▶ _The input_:
= = = = =
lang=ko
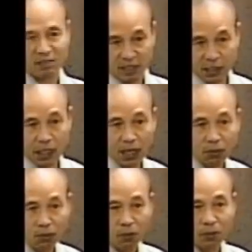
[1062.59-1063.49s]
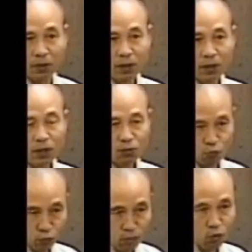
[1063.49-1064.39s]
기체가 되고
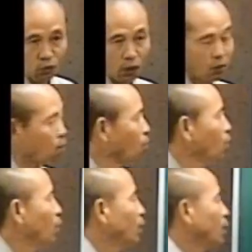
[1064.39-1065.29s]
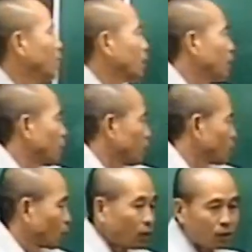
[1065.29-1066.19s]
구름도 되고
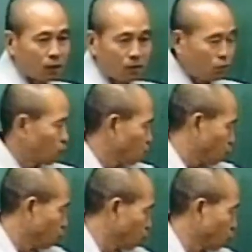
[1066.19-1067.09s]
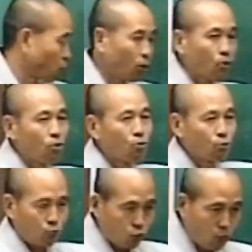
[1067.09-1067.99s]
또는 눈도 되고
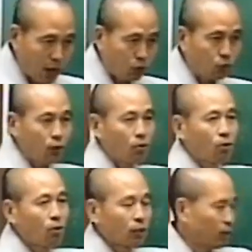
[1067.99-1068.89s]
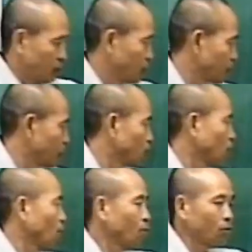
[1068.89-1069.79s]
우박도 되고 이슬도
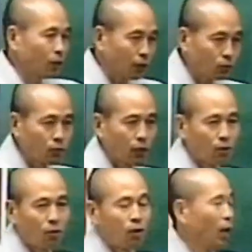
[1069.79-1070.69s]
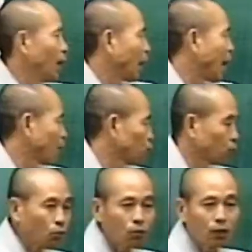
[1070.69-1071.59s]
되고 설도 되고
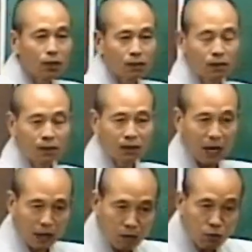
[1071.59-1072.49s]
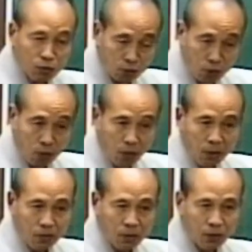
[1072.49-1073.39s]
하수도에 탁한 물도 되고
= = = = =
▶ _Exercise brief_: Print exactly the lines from the one containing "[1063.49-1064.39s]" through the last line of the records, both included, and leave out the pictures.

▶ _Completed task_:
[1063.49-1064.39s]
기체가 되고
[1064.39-1065.29s]
[1065.29-1066.19s]
구름도 되고
[1066.19-1067.09s]
[1067.09-1067.99s]
또는 눈도 되고
[1067.99-1068.89s]
[1068.89-1069.79s]
우박도 되고 이슬도
[1069.79-1070.69s]
[1070.69-1071.59s]
되고 설도 되고
[1071.59-1072.49s]
[1072.49-1073.39s]
하수도에 탁한 물도 되고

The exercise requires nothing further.